--- Records supplied ---
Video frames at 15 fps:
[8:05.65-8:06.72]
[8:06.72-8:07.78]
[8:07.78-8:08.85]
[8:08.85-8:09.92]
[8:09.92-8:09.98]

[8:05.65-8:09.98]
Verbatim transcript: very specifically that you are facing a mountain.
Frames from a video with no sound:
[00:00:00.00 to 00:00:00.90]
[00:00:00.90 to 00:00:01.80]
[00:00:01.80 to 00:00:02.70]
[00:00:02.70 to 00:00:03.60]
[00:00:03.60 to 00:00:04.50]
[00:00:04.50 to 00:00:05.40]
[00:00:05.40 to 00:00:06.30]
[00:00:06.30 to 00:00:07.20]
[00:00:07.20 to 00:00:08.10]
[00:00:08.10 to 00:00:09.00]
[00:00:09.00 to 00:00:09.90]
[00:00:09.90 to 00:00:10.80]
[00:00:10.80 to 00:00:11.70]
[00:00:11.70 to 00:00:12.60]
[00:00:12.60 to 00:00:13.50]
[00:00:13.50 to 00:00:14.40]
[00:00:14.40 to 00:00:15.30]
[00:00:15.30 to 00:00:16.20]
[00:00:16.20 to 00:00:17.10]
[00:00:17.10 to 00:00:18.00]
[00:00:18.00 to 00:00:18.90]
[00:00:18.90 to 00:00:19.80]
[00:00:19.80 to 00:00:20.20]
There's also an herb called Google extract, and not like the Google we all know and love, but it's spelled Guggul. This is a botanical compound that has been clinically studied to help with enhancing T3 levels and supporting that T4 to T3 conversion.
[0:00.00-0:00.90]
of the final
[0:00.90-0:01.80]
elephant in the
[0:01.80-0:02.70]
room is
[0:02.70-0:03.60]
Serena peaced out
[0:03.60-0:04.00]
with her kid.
---
Activity - Please print each entry once more, exactly as it reads.

Expected answer -
Video frames at 15 fps:
[8:05.65-8:06.72]
[8:06.72-8:07.78]
[8:07.78-8:08.85]
[8:08.85-8:09.92]
[8:09.92-8:09.98]

[8:05.65-8:09.98]
Verbatim transcript: very specifically that you are facing a mountain.
Frames from a video with no sound:
[00:00:00.00 to 00:00:00.90]
[00:00:00.90 to 00:00:01.80]
[00:00:01.80 to 00:00:02.70]
[00:00:02.70 to 00:00:03.60]
[00:00:03.60 to 00:00:04.50]
[00:00:04.50 to 00:00:05.40]
[00:00:05.40 to 00:00:06.30]
[00:00:06.30 to 00:00:07.20]
[00:00:07.20 to 00:00:08.10]
[00:00:08.10 to 00:00:09.00]
[00:00:09.00 to 00:00:09.90]
[00:00:09.90 to 00:00:10.80]
[00:00:10.80 to 00:00:11.70]
[00:00:11.70 to 00:00:12.60]
[00:00:12.60 to 00:00:13.50]
[00:00:13.50 to 00:00:14.40]
[00:00:14.40 to 00:00:15.30]
[00:00:15.30 to 00:00:16.20]
[00:00:16.20 to 00:00:17.10]
[00:00:17.10 to 00:00:18.00]
[00:00:18.00 to 00:00:18.90]
[00:00:18.90 to 00:00:19.80]
[00:00:19.80 to 00:00:20.20]
There's also an herb called Google extract, and not like the Google we all know and love, but it's spelled Guggul. This is a botanical compound that has been clinically studied to help with enhancing T3 levels and supporting that T4 to T3 conversion.
[0:00.00-0:00.90]
of the final
[0:00.90-0:01.80]
elephant in the
[0:01.80-0:02.70]
room is
[0:02.70-0:03.60]
Serena peaced out
[0:03.60-0:04.00]
with her kid.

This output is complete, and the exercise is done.